• _The problem_: Using only the entries below, copy exactly the lines that begin at the one with "[0:06.00-0:07.00]" and end at the one with "[0:20.00-0:21.00]", both included. Drop the pictures.

• _Listed entries_:
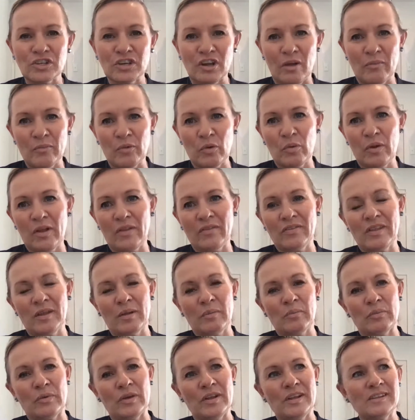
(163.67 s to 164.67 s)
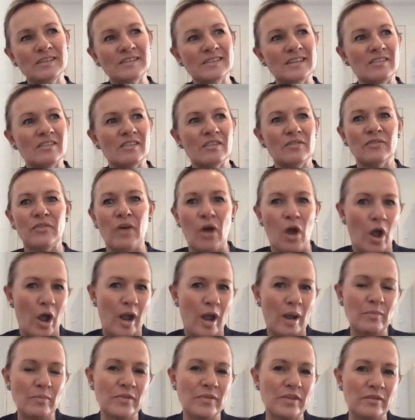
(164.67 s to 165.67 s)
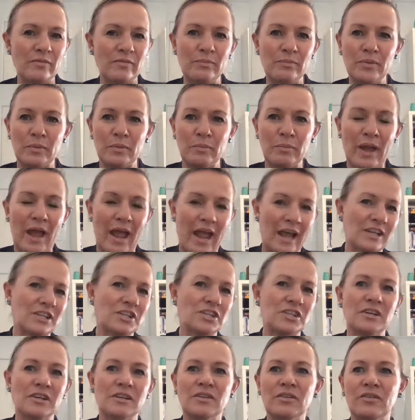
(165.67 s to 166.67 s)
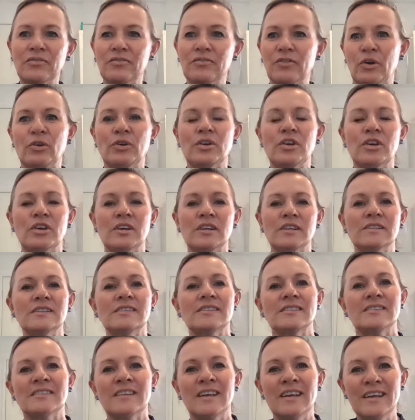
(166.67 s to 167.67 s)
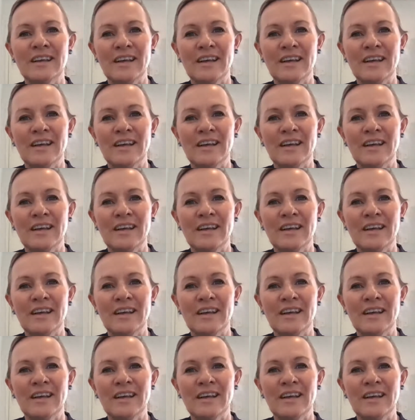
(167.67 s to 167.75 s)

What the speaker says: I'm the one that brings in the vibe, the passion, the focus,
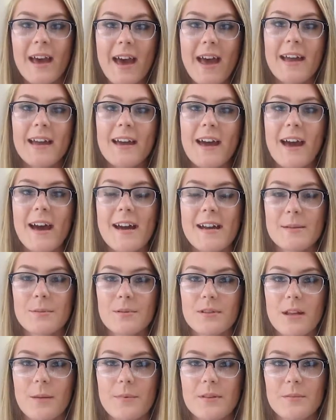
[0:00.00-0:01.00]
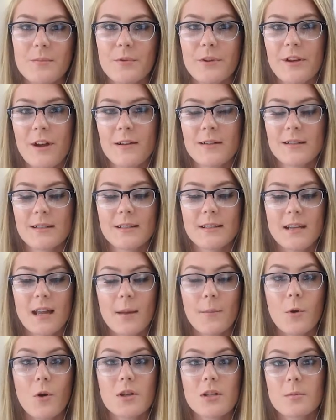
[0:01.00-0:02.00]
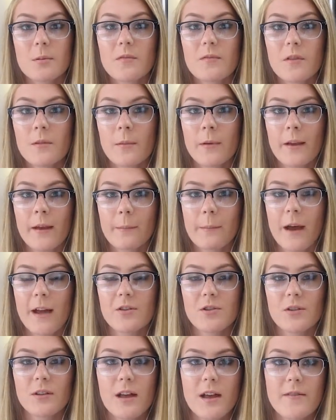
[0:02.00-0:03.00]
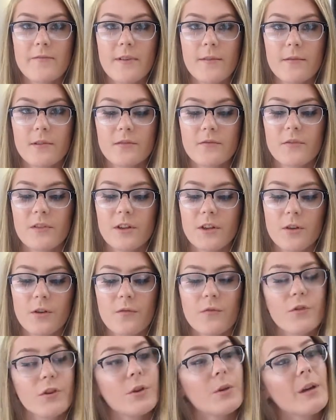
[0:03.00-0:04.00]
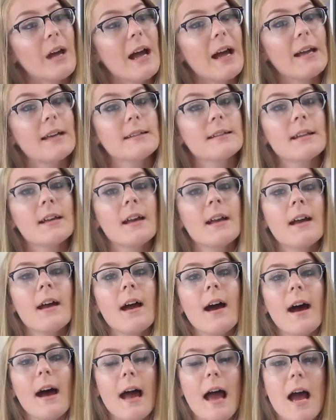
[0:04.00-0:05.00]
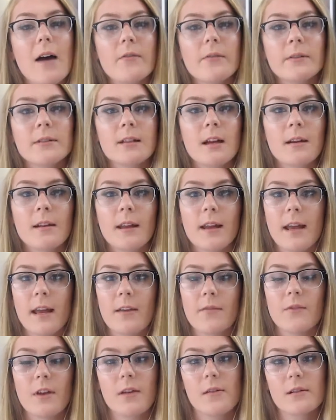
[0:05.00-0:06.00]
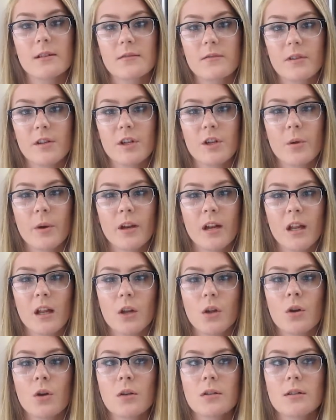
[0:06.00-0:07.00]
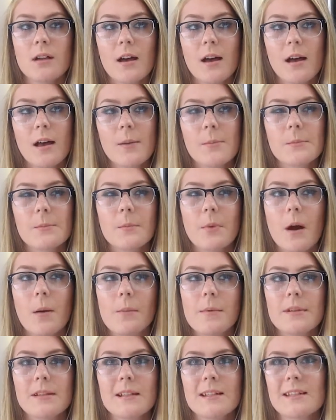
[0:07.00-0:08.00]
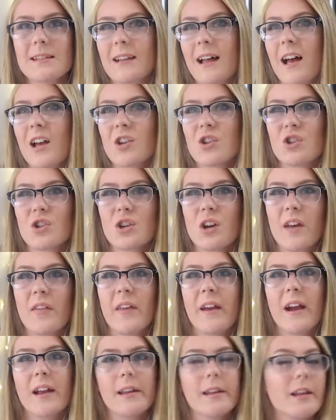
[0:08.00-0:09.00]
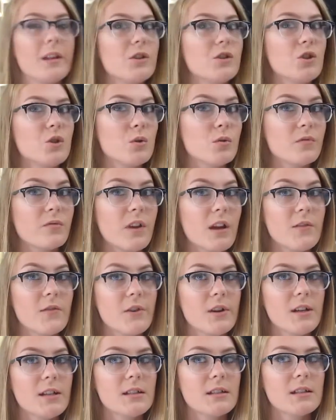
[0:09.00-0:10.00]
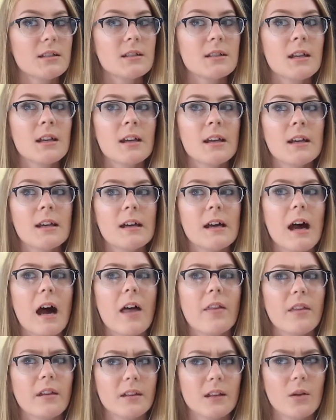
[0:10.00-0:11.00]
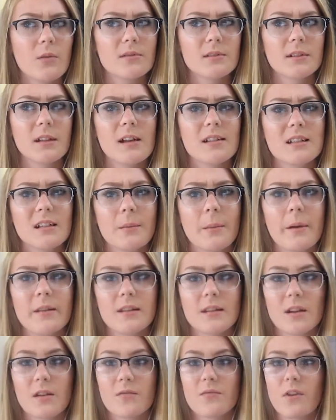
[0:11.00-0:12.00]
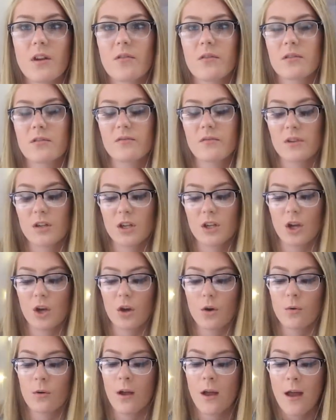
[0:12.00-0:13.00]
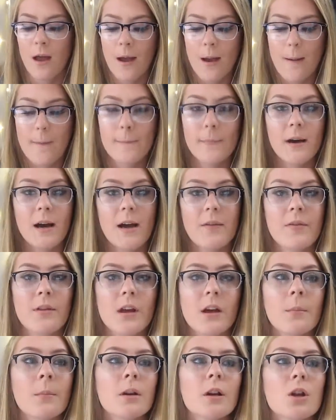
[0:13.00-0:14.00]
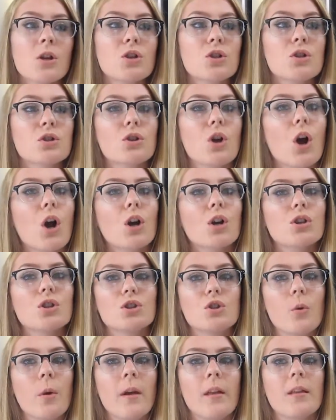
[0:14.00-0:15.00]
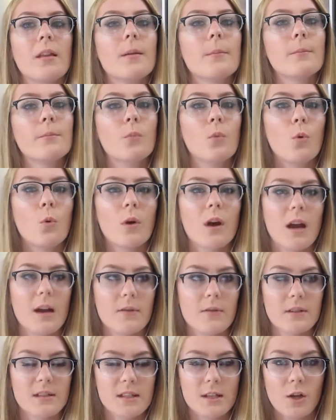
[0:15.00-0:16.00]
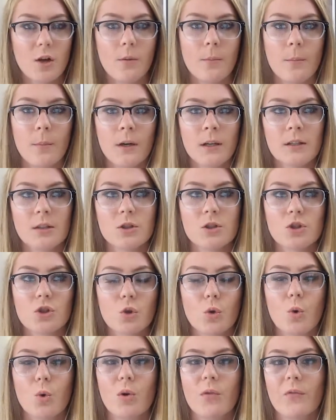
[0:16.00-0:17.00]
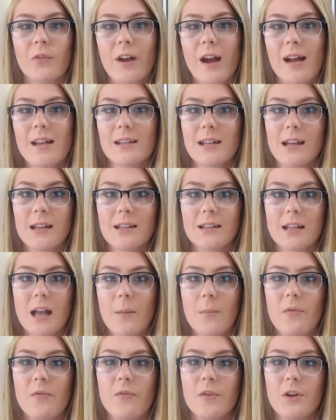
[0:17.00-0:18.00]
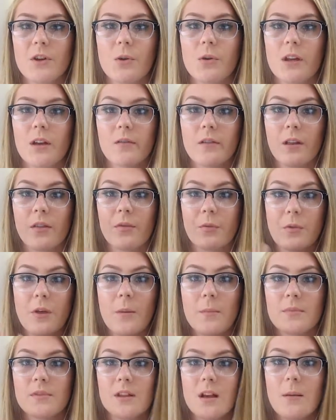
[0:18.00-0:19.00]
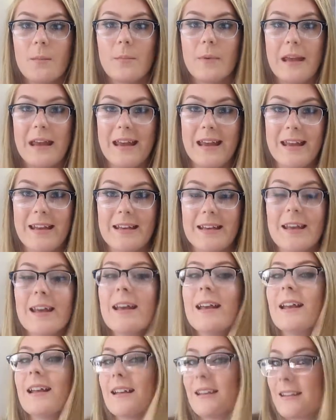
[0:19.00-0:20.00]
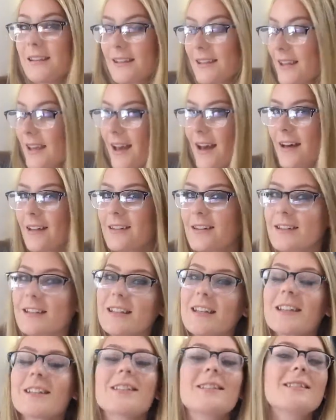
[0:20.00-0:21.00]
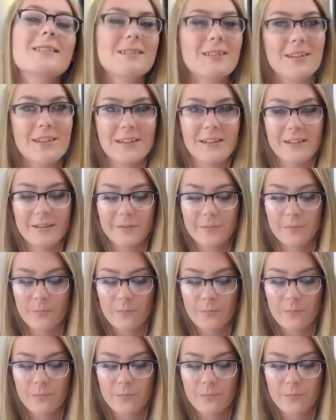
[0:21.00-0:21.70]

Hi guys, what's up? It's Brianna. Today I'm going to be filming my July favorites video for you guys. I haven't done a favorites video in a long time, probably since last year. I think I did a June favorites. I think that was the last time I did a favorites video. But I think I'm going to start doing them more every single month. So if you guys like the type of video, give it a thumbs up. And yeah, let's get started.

• _Task response_:
[0:06.00-0:07.00]
[0:07.00-0:08.00]
[0:08.00-0:09.00]
[0:09.00-0:10.00]
[0:10.00-0:11.00]
[0:11.00-0:12.00]
[0:12.00-0:13.00]
[0:13.00-0:14.00]
[0:14.00-0:15.00]
[0:15.00-0:16.00]
[0:16.00-0:17.00]
[0:17.00-0:18.00]
[0:18.00-0:19.00]
[0:19.00-0:20.00]
[0:20.00-0:21.00]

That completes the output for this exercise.